Step 3 instead decompresses the file without any indication of an issue. Step 4 compresses the input without a dictionary. Step 7 produces an error 'Dictionary mismatch', which is probably the least bad case here but may lead the user to think that something's wrong with the compressed file or its metadata (e.g. when identifying the used dictionary out-of-band or when it is included in a skippable frame like #2349).
It gets even more confusing when increasing verbosity to level 4 or beyond: zstdcat -vvvv -D falsedict test3.zst then even prints a line Loading falsedict as dictionary but still doesn't indicate that the loading failed.
Desktop (please complete the following information):
- OS: Debian oldstable and sid
- Version: 1.3.8+dfsg-3, 1.4.8+dfsg-3 on amd64 (binary packages from Debian, not compiled from source by myself)
Additional context
I came across this issue as I had written a wrapper script to handle dictionaries in a skippable frame on .warc.zst files (cf. #2349). The script extracts the dictionary, puts it in a temporary file, then passes that to zstd for decompression.
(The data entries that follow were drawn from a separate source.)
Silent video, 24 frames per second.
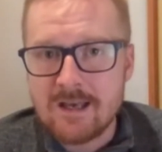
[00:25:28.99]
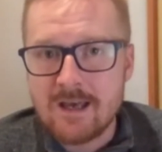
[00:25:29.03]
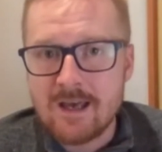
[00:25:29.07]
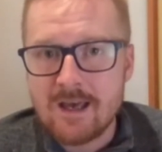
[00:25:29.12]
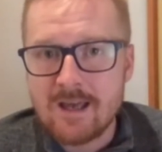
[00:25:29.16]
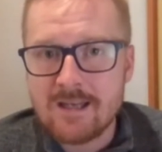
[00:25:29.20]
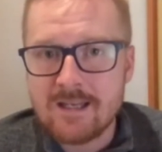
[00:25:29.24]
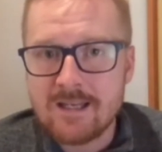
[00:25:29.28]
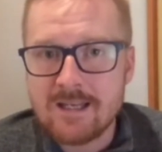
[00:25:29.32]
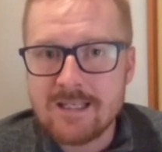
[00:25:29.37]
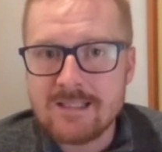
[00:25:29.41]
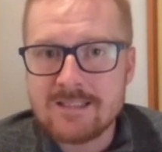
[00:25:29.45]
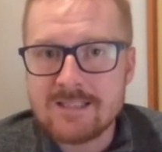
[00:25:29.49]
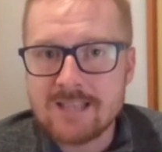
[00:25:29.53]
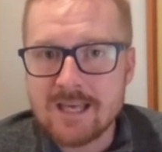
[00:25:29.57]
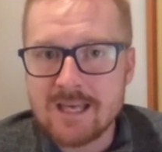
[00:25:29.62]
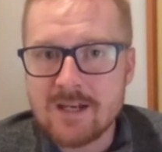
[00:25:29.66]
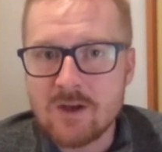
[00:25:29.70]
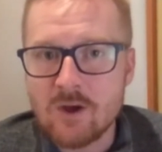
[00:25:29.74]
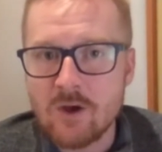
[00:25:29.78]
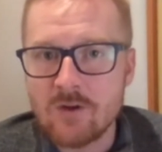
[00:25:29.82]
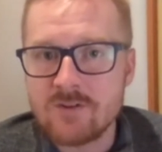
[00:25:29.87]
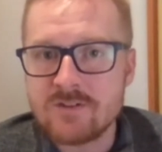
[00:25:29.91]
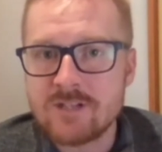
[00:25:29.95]
And is there
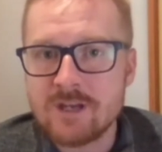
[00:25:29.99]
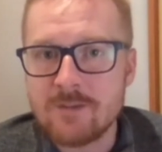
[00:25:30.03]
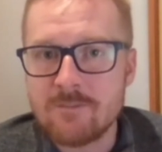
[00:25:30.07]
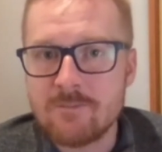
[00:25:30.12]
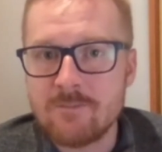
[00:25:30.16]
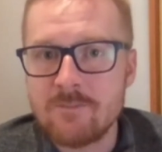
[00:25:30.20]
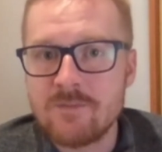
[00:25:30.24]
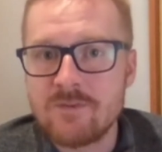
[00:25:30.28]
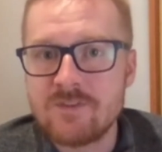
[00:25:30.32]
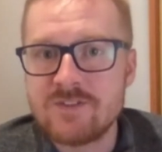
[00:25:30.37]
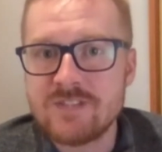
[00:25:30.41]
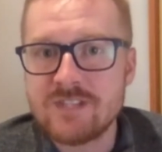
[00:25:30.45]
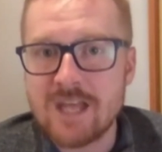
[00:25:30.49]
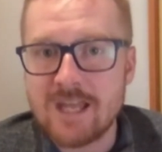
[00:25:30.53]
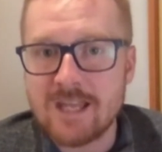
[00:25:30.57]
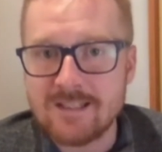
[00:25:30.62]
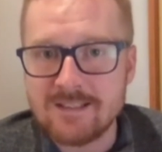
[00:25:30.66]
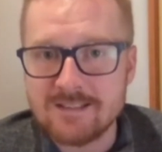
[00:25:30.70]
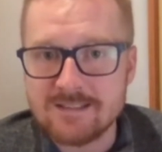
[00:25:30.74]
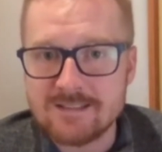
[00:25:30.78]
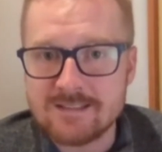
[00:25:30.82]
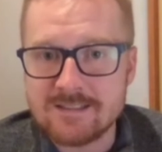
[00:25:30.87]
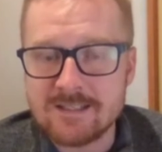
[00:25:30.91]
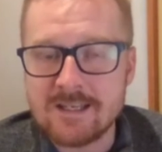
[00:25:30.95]
not some
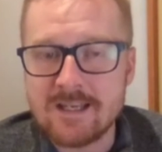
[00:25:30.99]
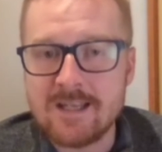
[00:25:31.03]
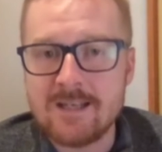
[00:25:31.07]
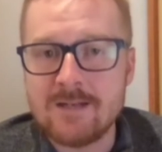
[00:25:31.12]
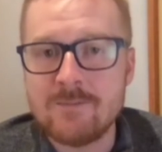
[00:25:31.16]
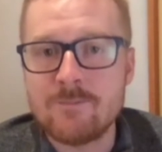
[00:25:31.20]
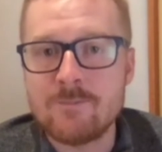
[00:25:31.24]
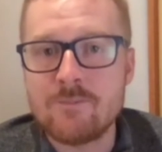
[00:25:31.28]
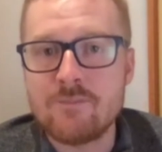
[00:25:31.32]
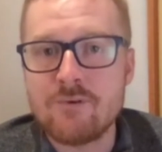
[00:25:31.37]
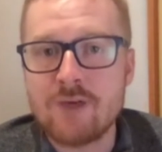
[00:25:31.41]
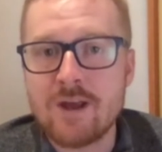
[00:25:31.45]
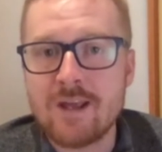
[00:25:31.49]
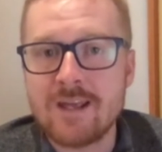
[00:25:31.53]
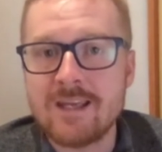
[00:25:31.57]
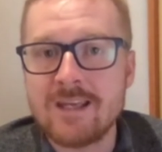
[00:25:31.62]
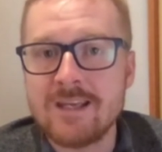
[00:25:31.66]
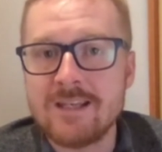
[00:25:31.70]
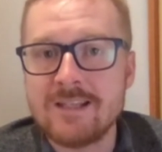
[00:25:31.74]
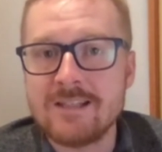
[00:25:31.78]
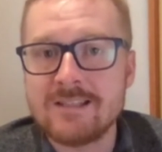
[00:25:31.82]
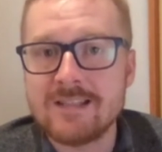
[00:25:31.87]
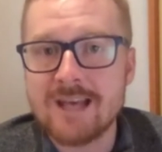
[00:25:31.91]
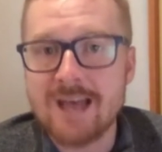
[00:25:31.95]
sense in
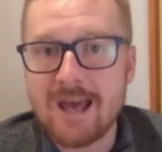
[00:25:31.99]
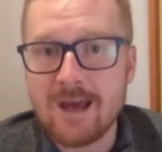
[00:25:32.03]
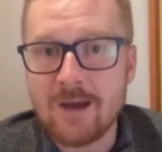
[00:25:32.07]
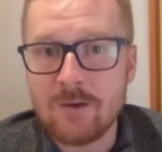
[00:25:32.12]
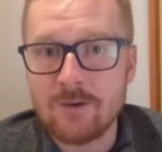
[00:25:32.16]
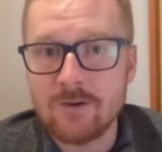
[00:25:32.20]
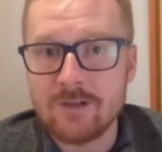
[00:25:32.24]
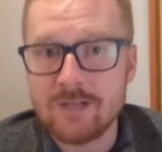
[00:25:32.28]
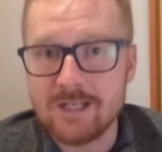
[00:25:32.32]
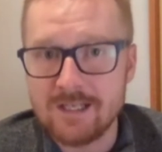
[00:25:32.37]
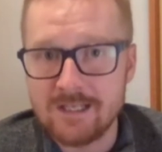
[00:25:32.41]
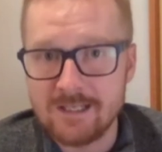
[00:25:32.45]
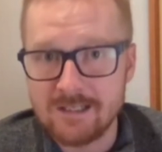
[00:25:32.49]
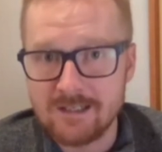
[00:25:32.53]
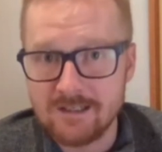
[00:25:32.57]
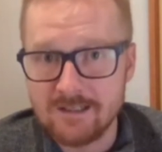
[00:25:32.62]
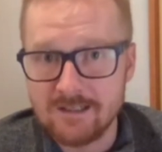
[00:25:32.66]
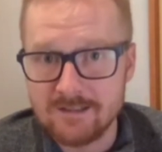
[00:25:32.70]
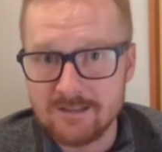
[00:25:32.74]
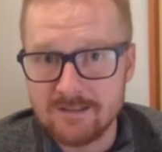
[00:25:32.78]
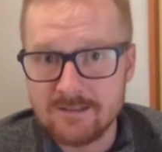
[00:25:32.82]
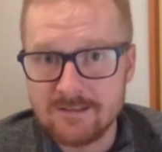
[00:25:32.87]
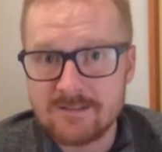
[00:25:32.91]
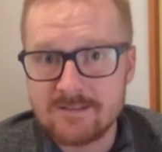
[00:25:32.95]
breaking down
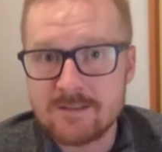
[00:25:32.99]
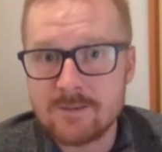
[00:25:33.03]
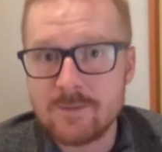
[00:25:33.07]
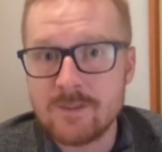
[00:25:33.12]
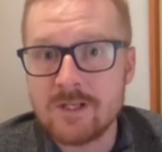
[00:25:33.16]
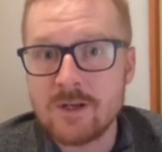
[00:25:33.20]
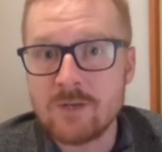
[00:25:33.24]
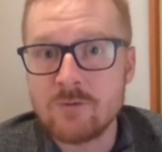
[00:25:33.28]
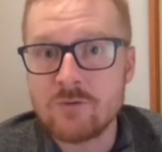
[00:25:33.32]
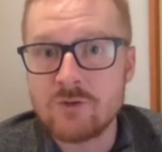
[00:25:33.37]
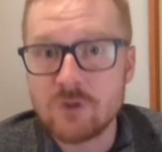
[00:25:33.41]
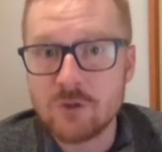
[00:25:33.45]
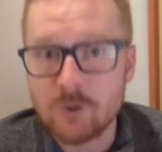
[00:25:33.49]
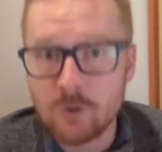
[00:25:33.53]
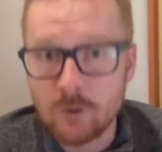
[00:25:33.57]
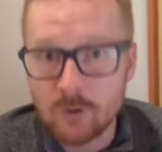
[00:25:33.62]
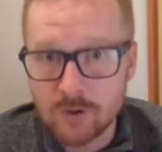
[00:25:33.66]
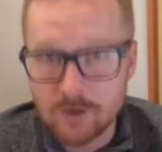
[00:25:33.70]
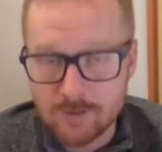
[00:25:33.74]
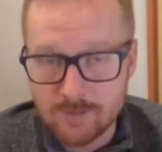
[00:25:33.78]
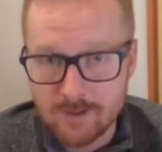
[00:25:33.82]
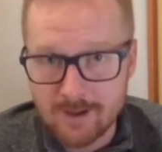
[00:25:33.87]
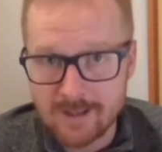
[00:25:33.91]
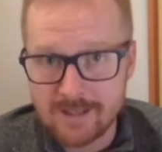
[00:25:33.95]
England so we don't
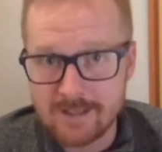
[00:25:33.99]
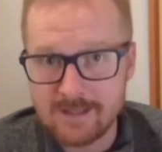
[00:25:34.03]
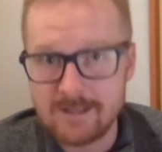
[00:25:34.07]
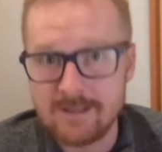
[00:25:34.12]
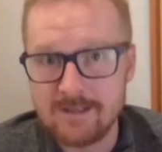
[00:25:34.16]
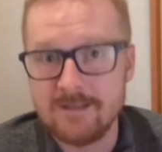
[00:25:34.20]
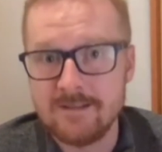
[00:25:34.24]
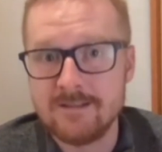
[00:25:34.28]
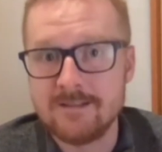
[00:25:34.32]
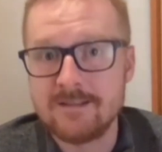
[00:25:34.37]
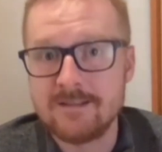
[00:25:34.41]
talk about England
I was getting the 'Dictionary mismatch' error on some particular files and couldn't figure out for a long time why. As it turned out, the temporary file didn't get flushed to disk in some cases (namely when the dict was very small, so it was buffered somewhere without an explicit flush), leading zstd to see a 0-byte file and silently not load the dict. If zstd had told me about that load error, ideally including the file size it saw, this would've saved me a lot of debugging time.